(above:Never afraid to court controversy, Saatchi has included a work which chronicles police corruption by presenting stories torn from US tabloid newspapers and sprayed with semen)
The gallery, home to Charles Saatchi's collection, was evicted from County Hall on London's Southbank in 2005 after a row with the building's owners.
It has now relocated to the larger Duke of York's HQ building on the Kings Road in Chelsea. Admission to all future shows will be free, thanks to a sponsorship deal with auction house Phillips de Pury. Inaugural exhibition The Revolution Continues: New Art from China will run from 9 October to 18 January 2009. It will feature paintings, sculptures and installations from 30 of China's leading artists.

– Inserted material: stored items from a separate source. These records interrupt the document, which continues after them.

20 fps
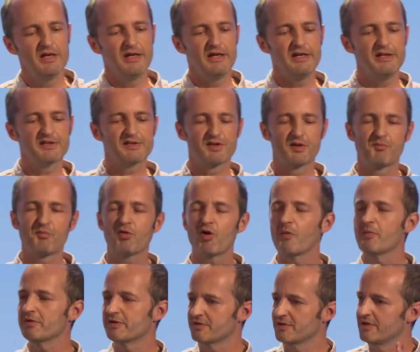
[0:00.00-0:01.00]
is the
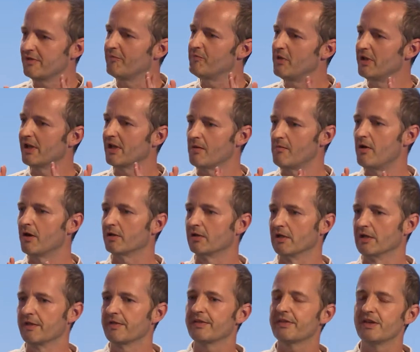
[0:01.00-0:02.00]
property of being a
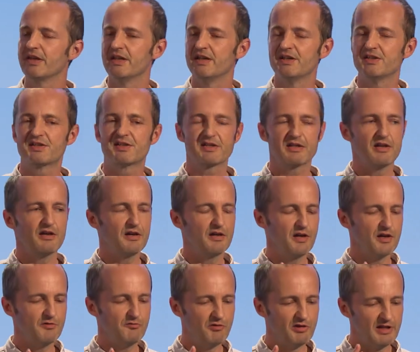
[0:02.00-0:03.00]
monolith, is
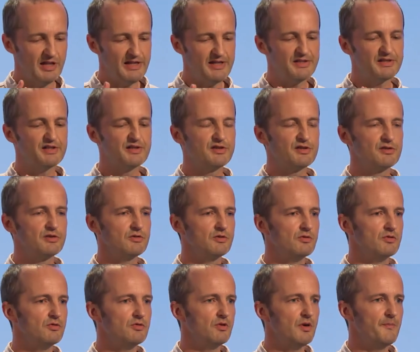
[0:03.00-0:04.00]
related
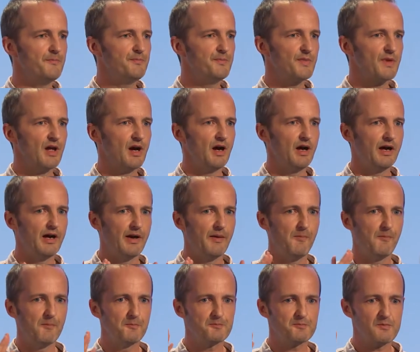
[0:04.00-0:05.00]
to
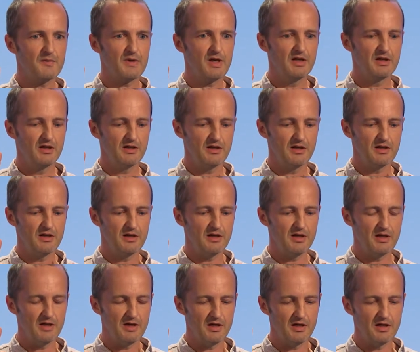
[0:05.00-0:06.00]
um,
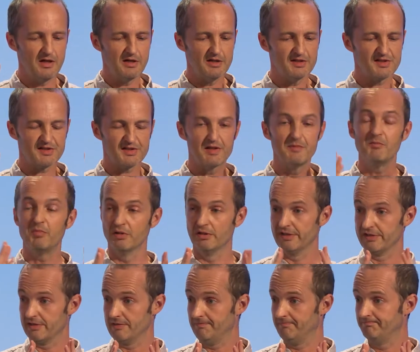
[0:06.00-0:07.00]

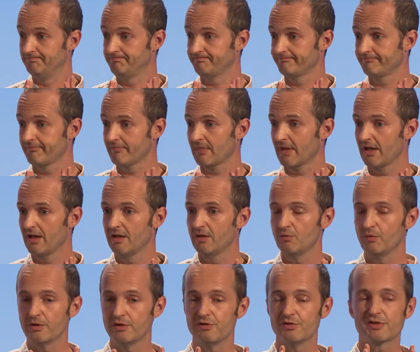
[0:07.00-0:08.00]
symbolism.
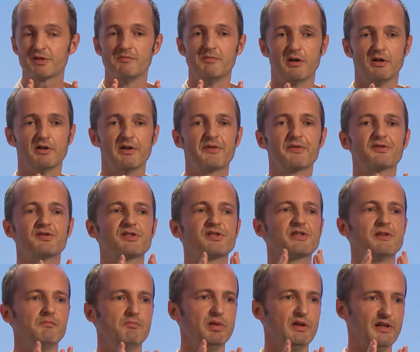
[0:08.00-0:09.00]
We use a monolith to
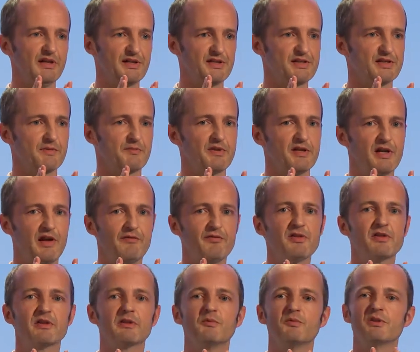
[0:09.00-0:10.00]
symbolize something.
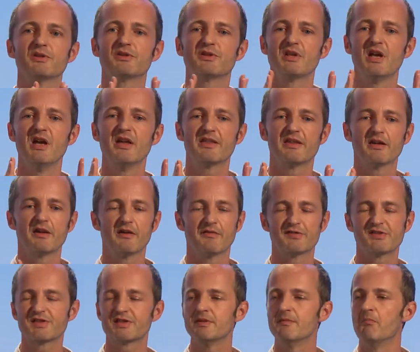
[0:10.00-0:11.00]
Everything that we think of
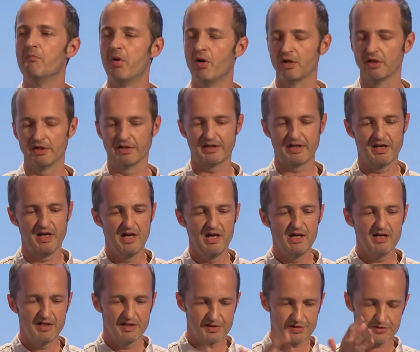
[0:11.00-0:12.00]
as symbolic
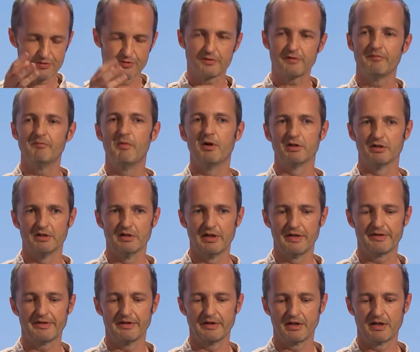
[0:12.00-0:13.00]
is sort of
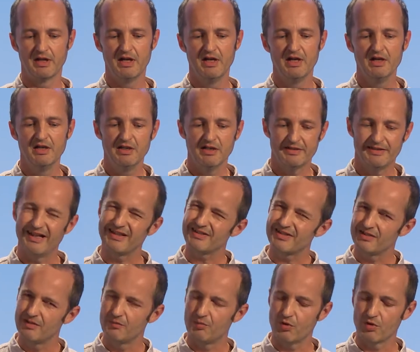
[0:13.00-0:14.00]
monolithic. And
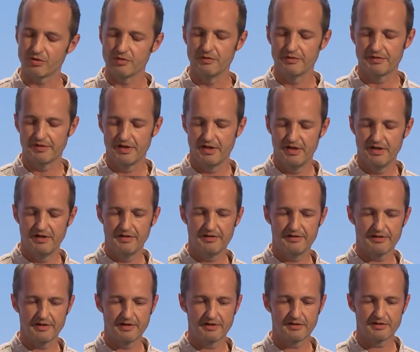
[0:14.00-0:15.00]
that's an important
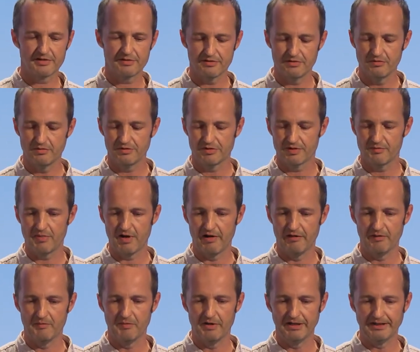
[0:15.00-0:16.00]
thing to, to
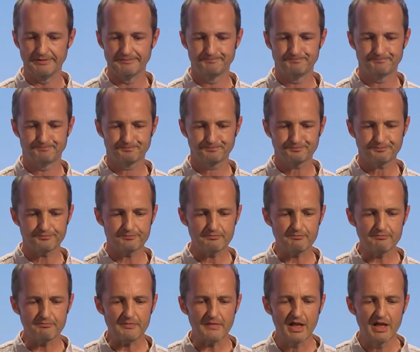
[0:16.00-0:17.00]
bear in mind.
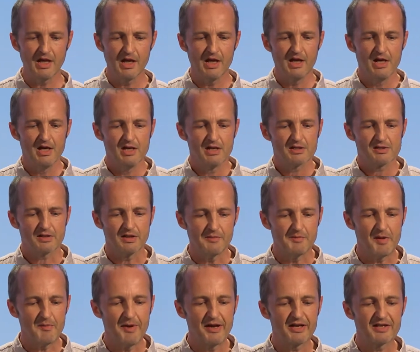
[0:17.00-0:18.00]
So let
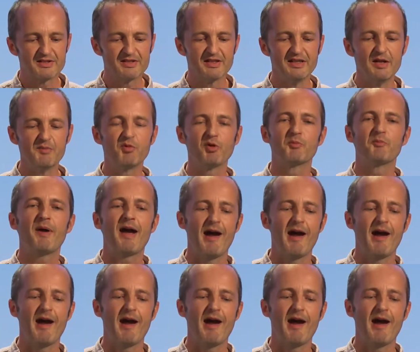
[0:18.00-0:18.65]
me make a deliberateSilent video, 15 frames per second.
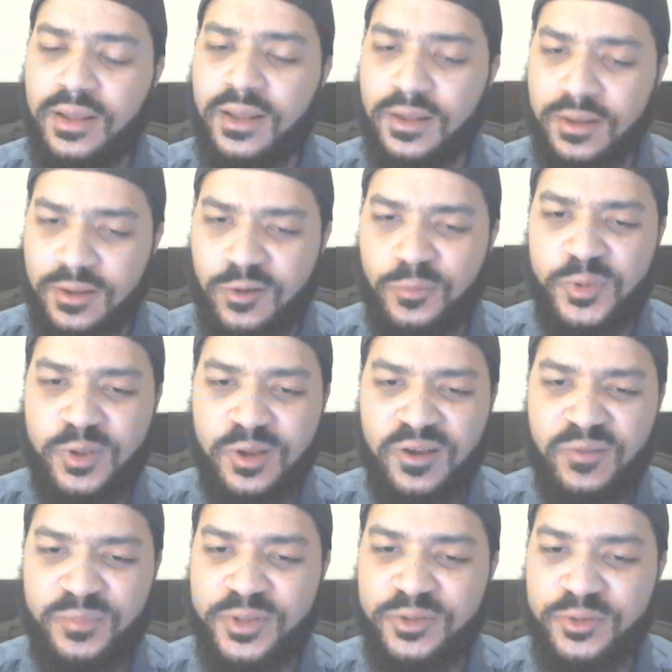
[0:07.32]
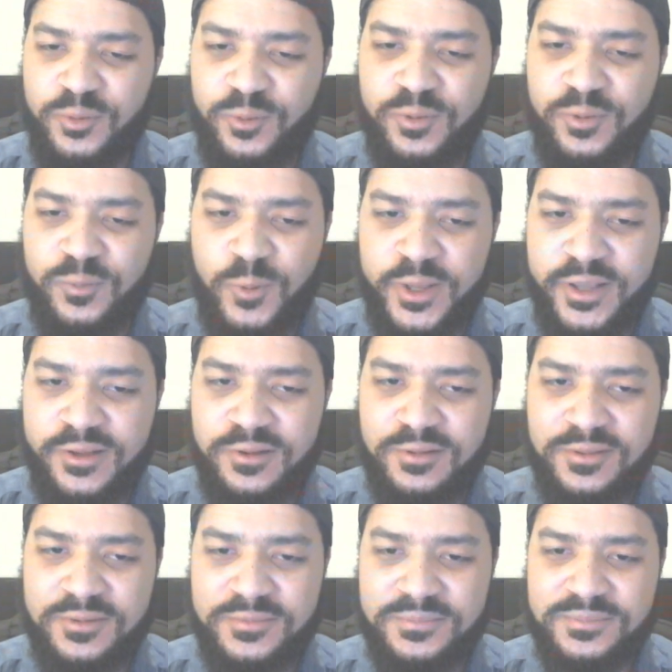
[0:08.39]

I hope you all been doing well.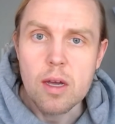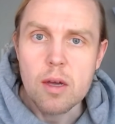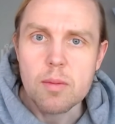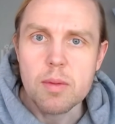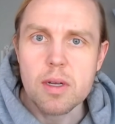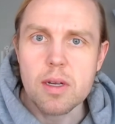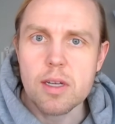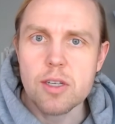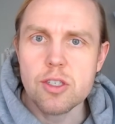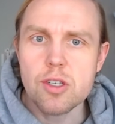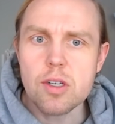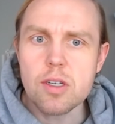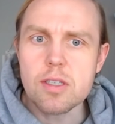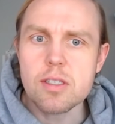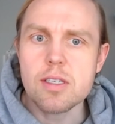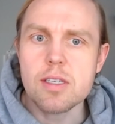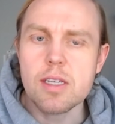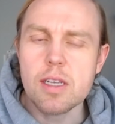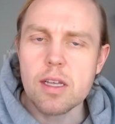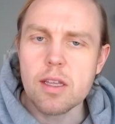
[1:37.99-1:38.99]
But as you can
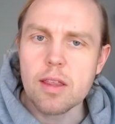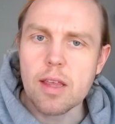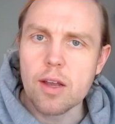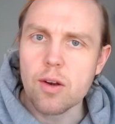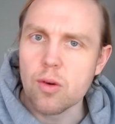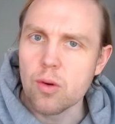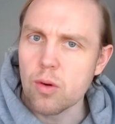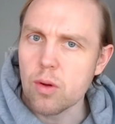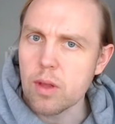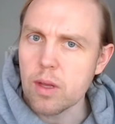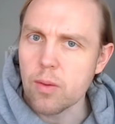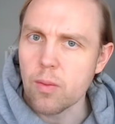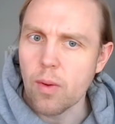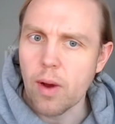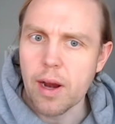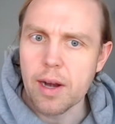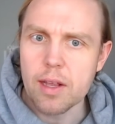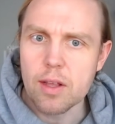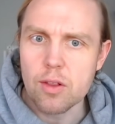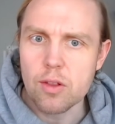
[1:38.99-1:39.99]
see, that early
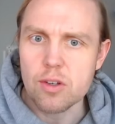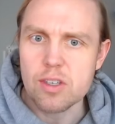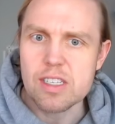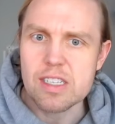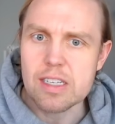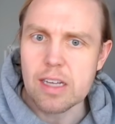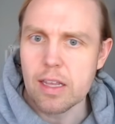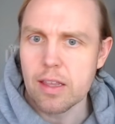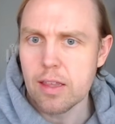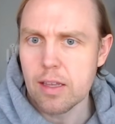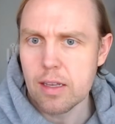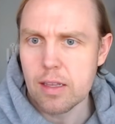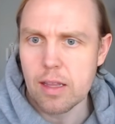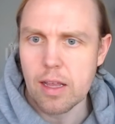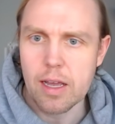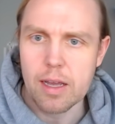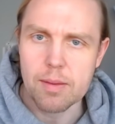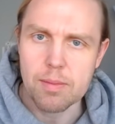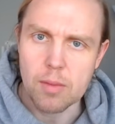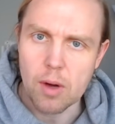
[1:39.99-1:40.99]
writing looks nothing
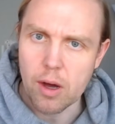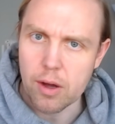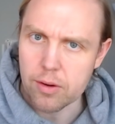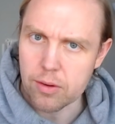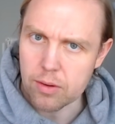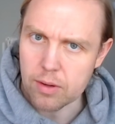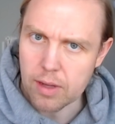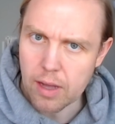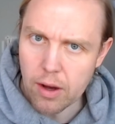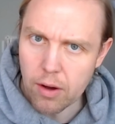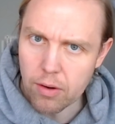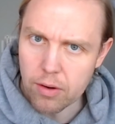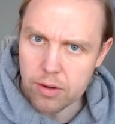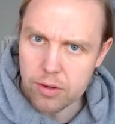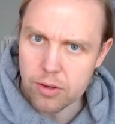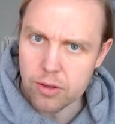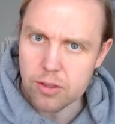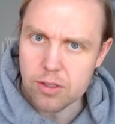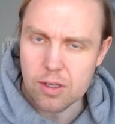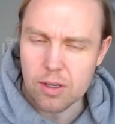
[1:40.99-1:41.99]
like modern
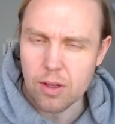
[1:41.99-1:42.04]
characters,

The new 70,000-sq-ft (6,500-sq-m) gallery will also feature a dedicated space for artists to exhibit and sell their work commission free. The gallery says that a major focus of the Saatchi will be to "establish a ground-breaking education programme to make contemporary art even more accessible to young people".
The gallery left County Hall after the building's owners won a High Court battle to evict it.A judge upheld the claim by Japanese company Shirayama Shokusan that the gallery had shown "deliberate disregard" of the owners' rights.
Breaches included putting works in areas for which they had not paid rent and offering a two-for-one ticket deal.
The Saatchi Gallery opened in a disused paint factory in St John's Wood in 1985 before moving to County Hall in 2003. It has helped launch the careers of artists including Jeff Koons and Damien Hirst.